Algún día la naturaleza nos pasará factura, y nos arrepentiremos. Me refiero a la fiebre de construir viviendas y urbanizar todos los paisajes naturales, una fiebre especulativa y millonaria que, en vez de rebajarse, con el tiempo aumenta. Greenpeace ha elaborado un informe que titula “Destrucción a toda costa”, y en el que denuncia que este año se ha duplicado el número de permisos para construir en la costa. Viviendas, campos de golf, puertos deportivos, mamoneo y especulación. No es que uno sea miembro de Greenpeace, pero la mayoría de las veces tienen razón. Como en el caso que nos ocupa. Si coges a un aborigen de una zona selvática y pura y le muestras la costumbre del hombre civilizado de cambiar el árbol y el jardín por el cemento y el asfalto, creerá que nos falta un tornillo. Y nos falta.
Coincide el informe con un reportaje en el suplemento dominical del diario El País. Se llama “Paisajes perdidos” y muestra unas cuantas fotografías de zonas verdes arruinadas por la mano del hombre. Dicen que el suelo urbanizado en España ha aumentado un veinticinco por ciento en diez años. Ve uno las imágenes y es para echarse a llorar: pueblos y bosques que ya no existen, zonas inundadas por los embalses, valles en los que han metido con calzador las estaciones de esquí, hoteles que afean y emponzoñan las playas, adosados que se han comido un monte, montañas abiertas por la mitad. El progreso, lo llaman algunos. Pues sepa usted que el progreso éste es peor que una plaga de langostas, o que una marabunta de hormigas. A veces se topa uno, en otras revistas, con fotografías de la costa mediterránea, donde van apiñando los edificios de viviendas y los complejos hoteleros.

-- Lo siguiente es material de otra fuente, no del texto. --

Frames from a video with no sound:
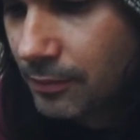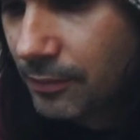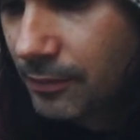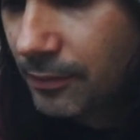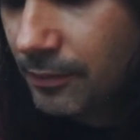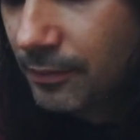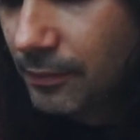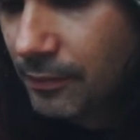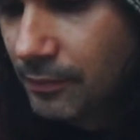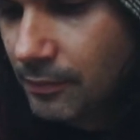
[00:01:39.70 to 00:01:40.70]

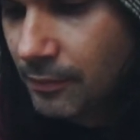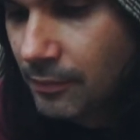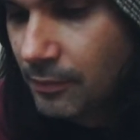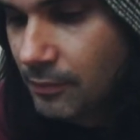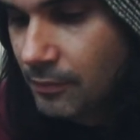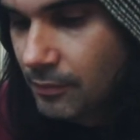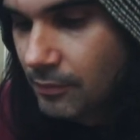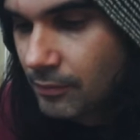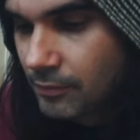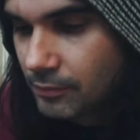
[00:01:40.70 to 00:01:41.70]

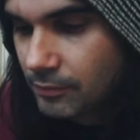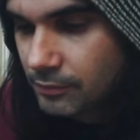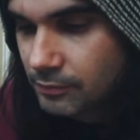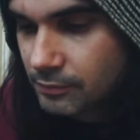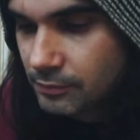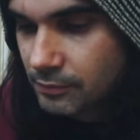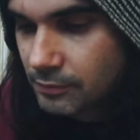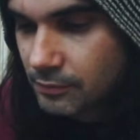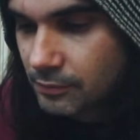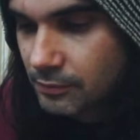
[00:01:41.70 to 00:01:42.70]

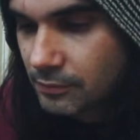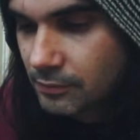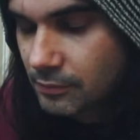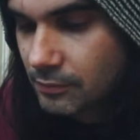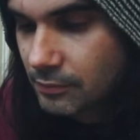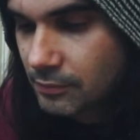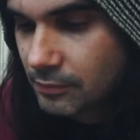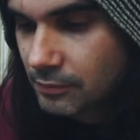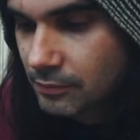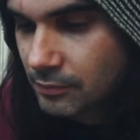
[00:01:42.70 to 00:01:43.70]

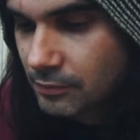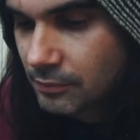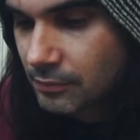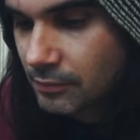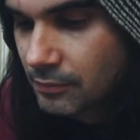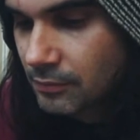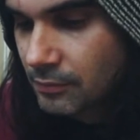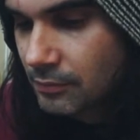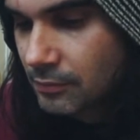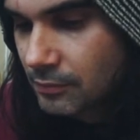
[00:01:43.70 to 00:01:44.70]

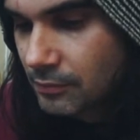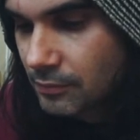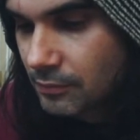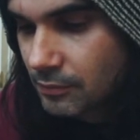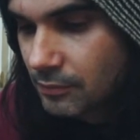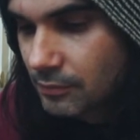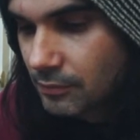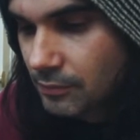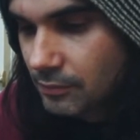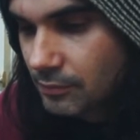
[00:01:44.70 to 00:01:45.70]

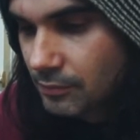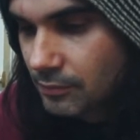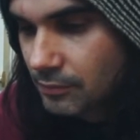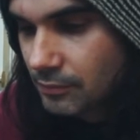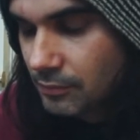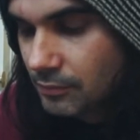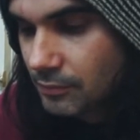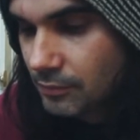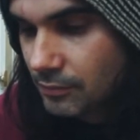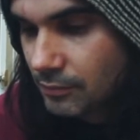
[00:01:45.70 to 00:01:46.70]

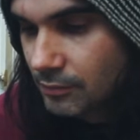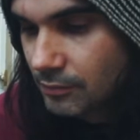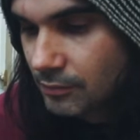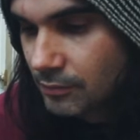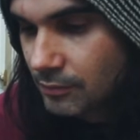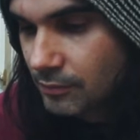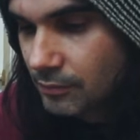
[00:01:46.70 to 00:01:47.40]
[no speech]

No se explica uno cómo puede vivir la gente allí, amontonada, en colonias asfixiadas de cristales y hormigón, con las playas devoradas por los rascacielos y las carreteras y los comercios, y cómo no se les cae la cara de vergüenza a los constructores y a los megalómanos (la respuesta es sencilla: numerosos fajos de dinero pueden lograrlo todo, desde diluir la culpa hasta quitarnos la vergüenza, pero no lograrán quitarle a nadie la conciencia, que es una cosa que suele perseguir hasta el lecho de muerte y la tumba y que, al final, pica como el aguijón de una avispa). Es completamente asqueroso; para ponerse enfermo. Le dan a uno ganas de irse a vivir al monte, antes de que vengan cuatro señores de corbata a mandar poner allí más ladrillos y asfalto. Le dan ganas a uno de irse por ahí, en busca de algún paisaje no mancillado por el hombre, e instalarse en una cabaña y olvidarse del mundo y del progreso y de la madre que los parió a ambos.

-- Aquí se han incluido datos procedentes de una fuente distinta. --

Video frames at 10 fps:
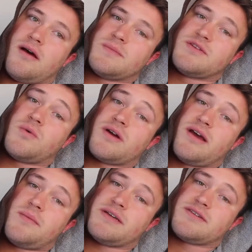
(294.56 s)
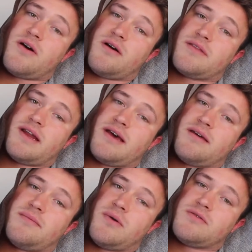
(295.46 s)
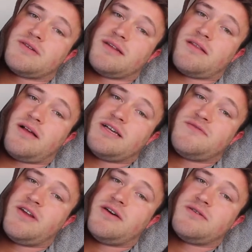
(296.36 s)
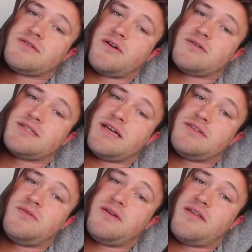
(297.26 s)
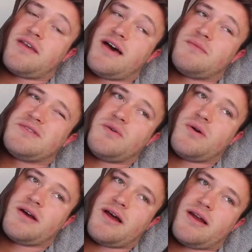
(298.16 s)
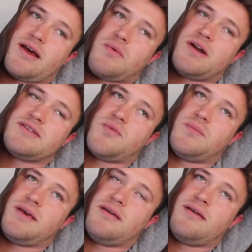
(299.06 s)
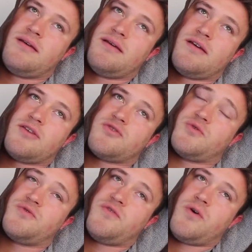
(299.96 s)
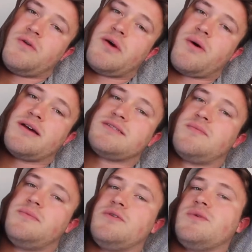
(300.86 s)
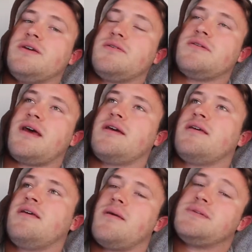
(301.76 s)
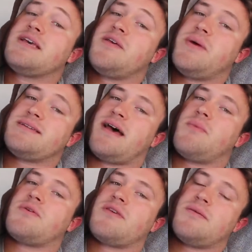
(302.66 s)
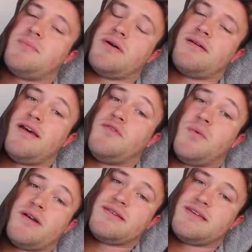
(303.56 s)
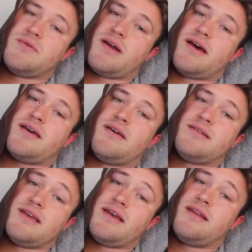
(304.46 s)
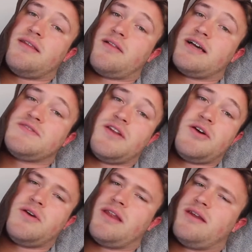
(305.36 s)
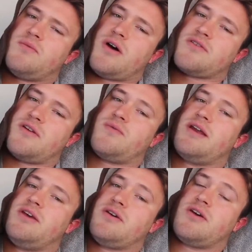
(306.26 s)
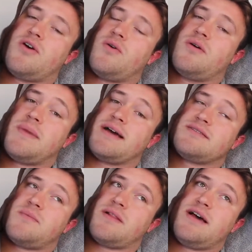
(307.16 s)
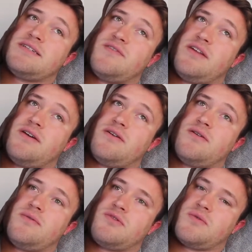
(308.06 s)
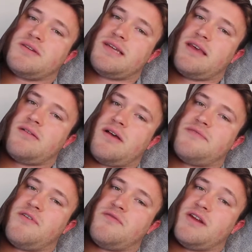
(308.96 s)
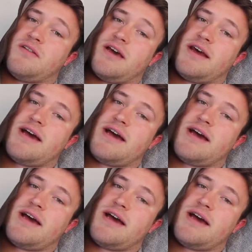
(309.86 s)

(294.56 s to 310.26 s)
I'm still working on my song that I posted in the last video, so stay tuned on that. I'm still working on it. I want it to be truthful and I want it to be real, and I'm taking my time with it. But if you see what I did in the last video and you didn't watch it already, you can go back to my last video, which was a day in the life of an Atlanta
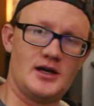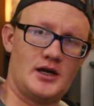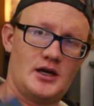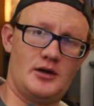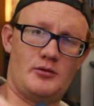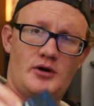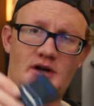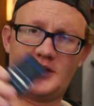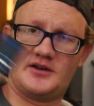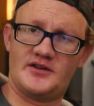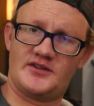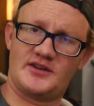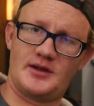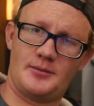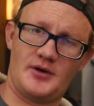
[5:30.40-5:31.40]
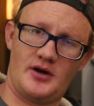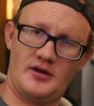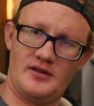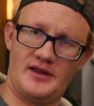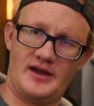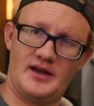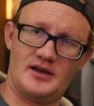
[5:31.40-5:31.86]
I wanted to skip all
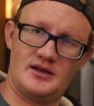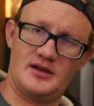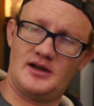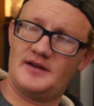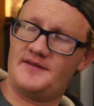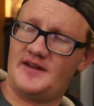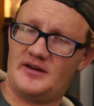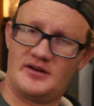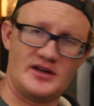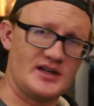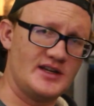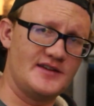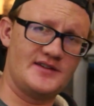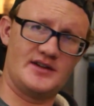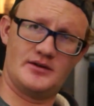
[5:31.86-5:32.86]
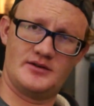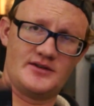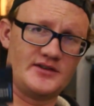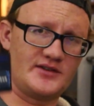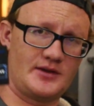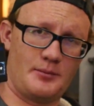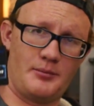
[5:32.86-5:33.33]
that. I found it easier
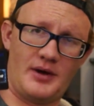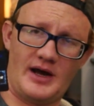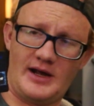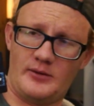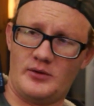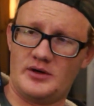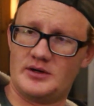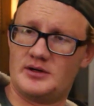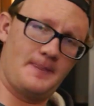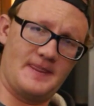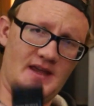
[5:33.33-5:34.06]
just to buy one.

Y en todas partes cuecen habas. Si en Madrid no cesan de talar árboles y la ciudad es un bosque de grúas recortadas en el cielo, en Zamora nos van a preparar otra tremenda. Allí carecemos de mar y playa, pero se puede cercar el bosque. El bosque de Valorio, en este caso. Poca gente sabe que, en breve, se pondrá en marcha el Plan Parcial Alto de Valorio, aprobado por el Partido Popular, y que consiste en urbanizar el entorno del bosque. Cercarlo por varios flancos mediante la urbanización. No, no tocarán el bosque propiamente dicho, pero lo rodearán con unas setecientas viviendas, un porcentaje de ellas de protección oficial. Esto significará el estrangulamiento de Valorio. Imaginen que a una persona le atan un cinturón al cuello: al final termina sin aire, estrangulada. Pues eso es lo que le va a suceder al llamado pulmón verde de la ciudad. Eso, y la pasta gansa que algunos se van a embolsar a cuenta de la operación. Y mientras tanto nosotros, los zamoranos, callados.